2025 aviation accident in Brazil

On 23 September 2025, a small plane crashed in the rural area of the Brazilian Pantanal-located municipality of Aquidauana, Mato Grosso do Sul. All four occupants, including Chinese landscape architect and urban planner Kongjian Yu, were killed.

== Background ==
The plane's passengers were in the region to film a documentary about a project that would address issues surrounding climate changes based on the idea of "sponge city", an urban planning model in China that emphasizes the use of infrastructures capable of absorbing rainwater in order to mitigate flood risks and improve the urban climate. The concept was developed by Kongjian Yu, a Chinese architect among the people on board. Yu founded the College of Architecture and Landscape at Peking University. He was in the country also for the 14th International Architecture Biennale of São Paulo, in the same month.

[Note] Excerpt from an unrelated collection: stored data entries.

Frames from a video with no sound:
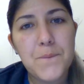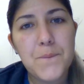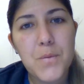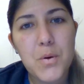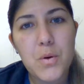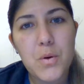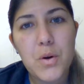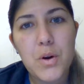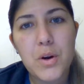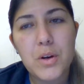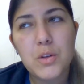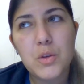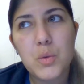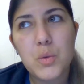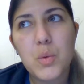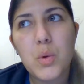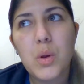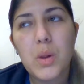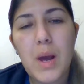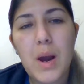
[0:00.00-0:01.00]
to
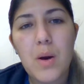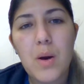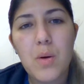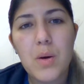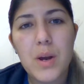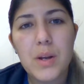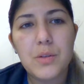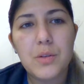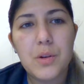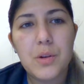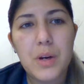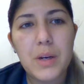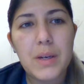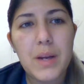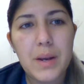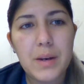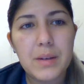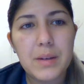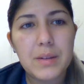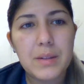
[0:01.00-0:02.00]
rule out
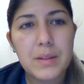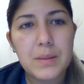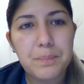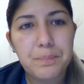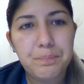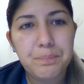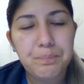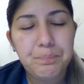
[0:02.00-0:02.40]
endocarditis.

Two people from the team were going to board the flight, but they were unable to do so due to the plane's maximum capacity of four people.

=== Aircraft ===
According to the reports, the aircraft, a Cessna 175 Skylark, registered as PT-BAN, belonged to the family of the pilot, Marcelo Barros, who used it on internal flights as a guide to places such as the Barra Mansa farm.

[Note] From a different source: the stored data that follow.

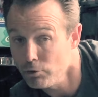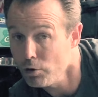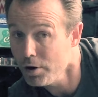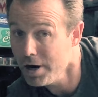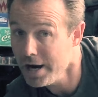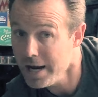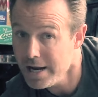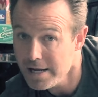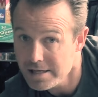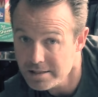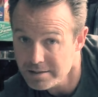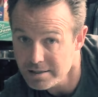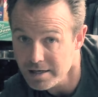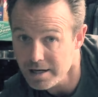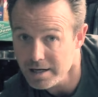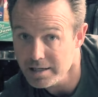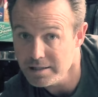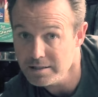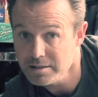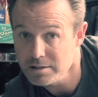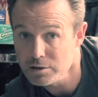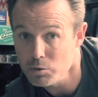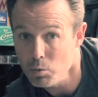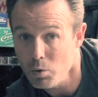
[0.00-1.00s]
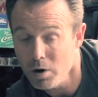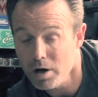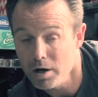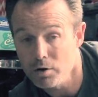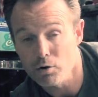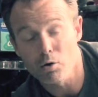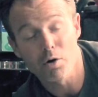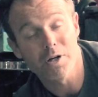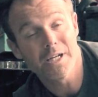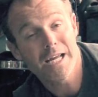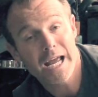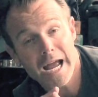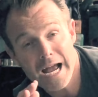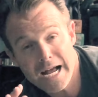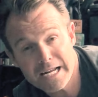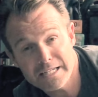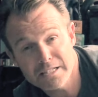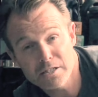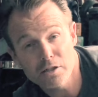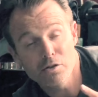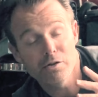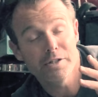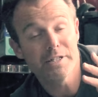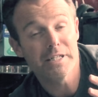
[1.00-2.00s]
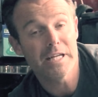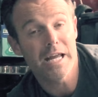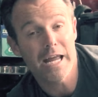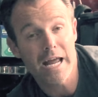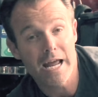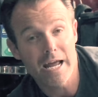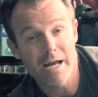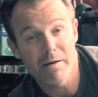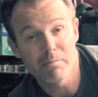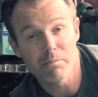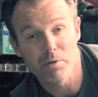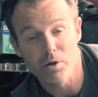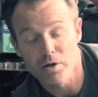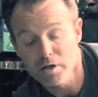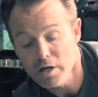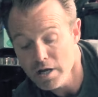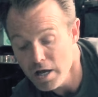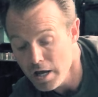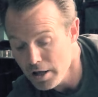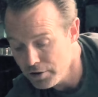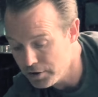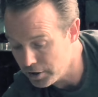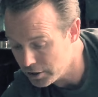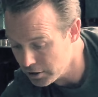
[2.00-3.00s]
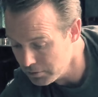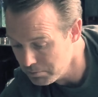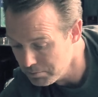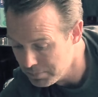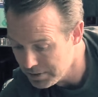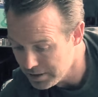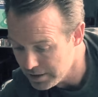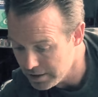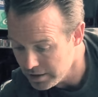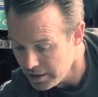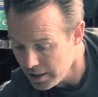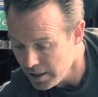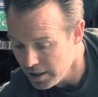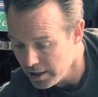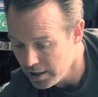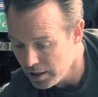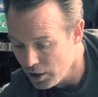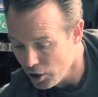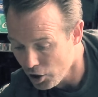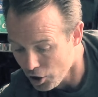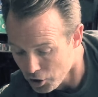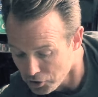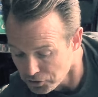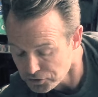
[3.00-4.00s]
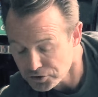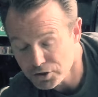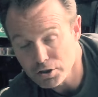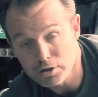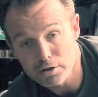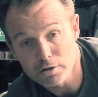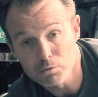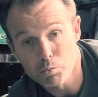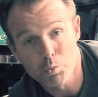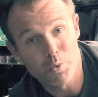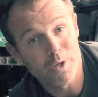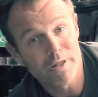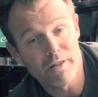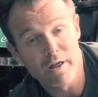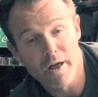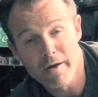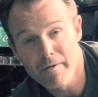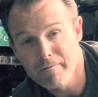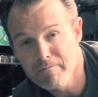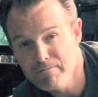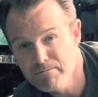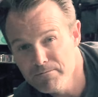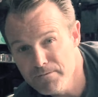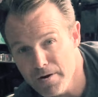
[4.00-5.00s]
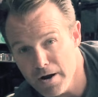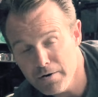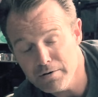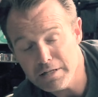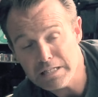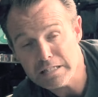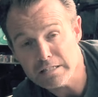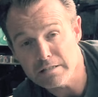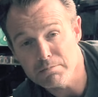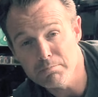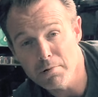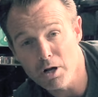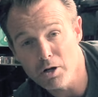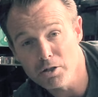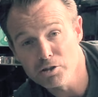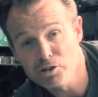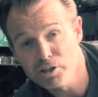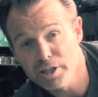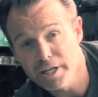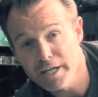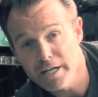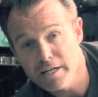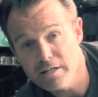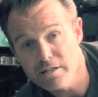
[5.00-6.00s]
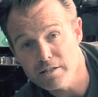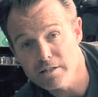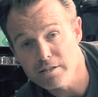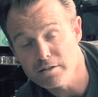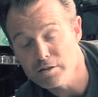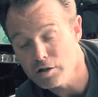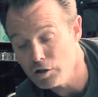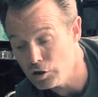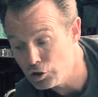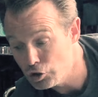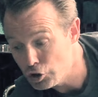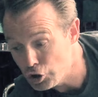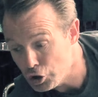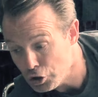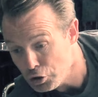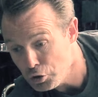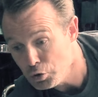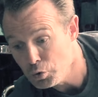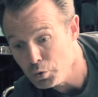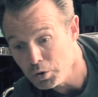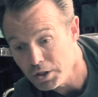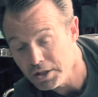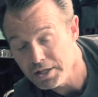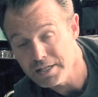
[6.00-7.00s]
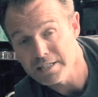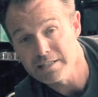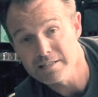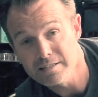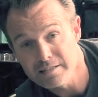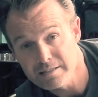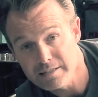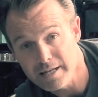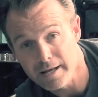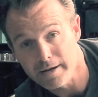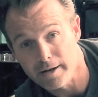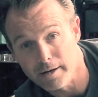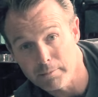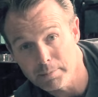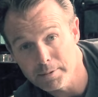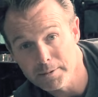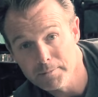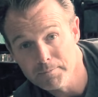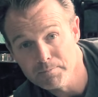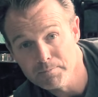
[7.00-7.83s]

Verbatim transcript: or anti-squat or caster and camber that can be altered with very small changes to this setup.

Official documents showed that the plane was authorized to operate only private air services, and was denied a license to execute air taxi activities.

== Investigation ==
According to preliminary information, the plane made three flights on the day of the crash, and tried to land after the permitted time for the runway, which operated only visually. On the second landing attempt, after a go-around, the aircraft lost altitude and crashed, causing an explosion. A witness said he heard the explosion at exactly 6 p.m. local time and then saw the smoke.

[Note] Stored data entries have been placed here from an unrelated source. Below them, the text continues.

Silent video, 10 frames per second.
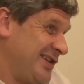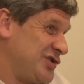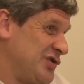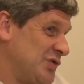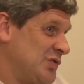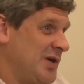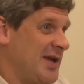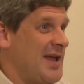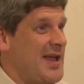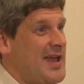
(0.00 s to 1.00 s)
teach you,
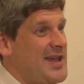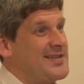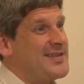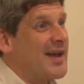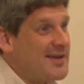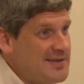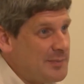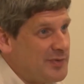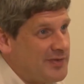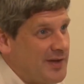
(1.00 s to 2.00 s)
is
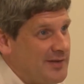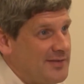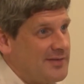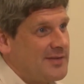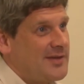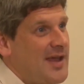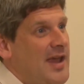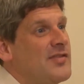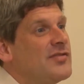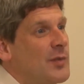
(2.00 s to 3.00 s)
90%
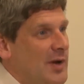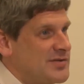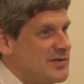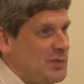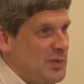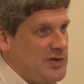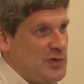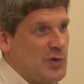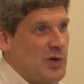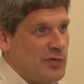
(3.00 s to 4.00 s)
interaction with
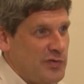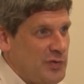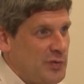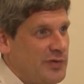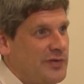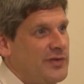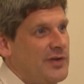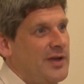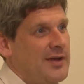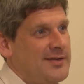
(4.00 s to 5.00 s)
your co-students,
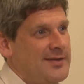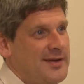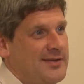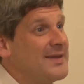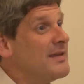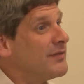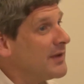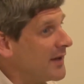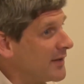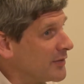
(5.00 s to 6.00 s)
is
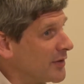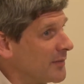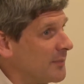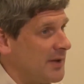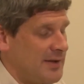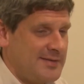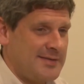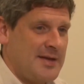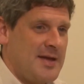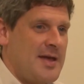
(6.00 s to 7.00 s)
living in another place,
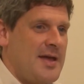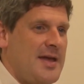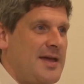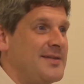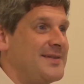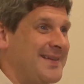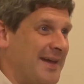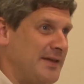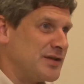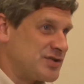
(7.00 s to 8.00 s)
is
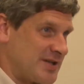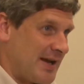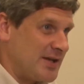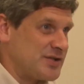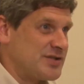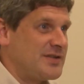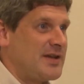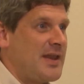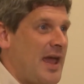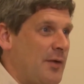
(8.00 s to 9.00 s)
getting challenged
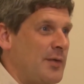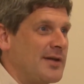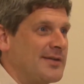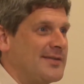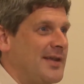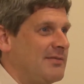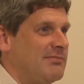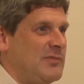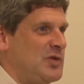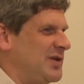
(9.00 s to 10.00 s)
in areas that
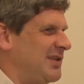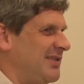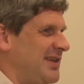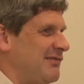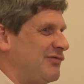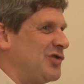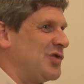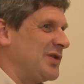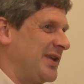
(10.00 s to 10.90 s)
you didn't even know that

Despite the initial allegations, the police ruled out the possibility of white-lipped peccaries (pig-like ungulates found in Central and South America) on the runway.

== Victims ==

| Nationality | Deaths |
|---|---|
| Brazil | 3 |
| China | 1 |

The four occupants on the flight were:
- Kongjian Yu, 62, Chinese landscape architect and urban planner;
- Luiz Fernando Feres da Cunha Ferraz, Brazilian documentary filmmaker;
- Rubens Crispim Jr., Brazilian director and documentary filmmaker;
- Marcelo Pereira de Barros, plane's pilot and owner.
All the bodies were found burned beyond recognition.

== Reactions ==
Following Yu's death in the crash, Brazilian President Luiz Inácio Lula da Silva wrote on his social media: "In times of climate change, Yu became a global reference with his sponge cities, which unite quality of life and environmental protection". In a post on X, Brazilian Vice President Geraldo Alckmin stated that Yu was known for his "notable contributions to sustainable urbanism, the preservation of biodiversity, and the protection of the planet," adding that his legacy will continue to inspire those dedicated to ecological cause.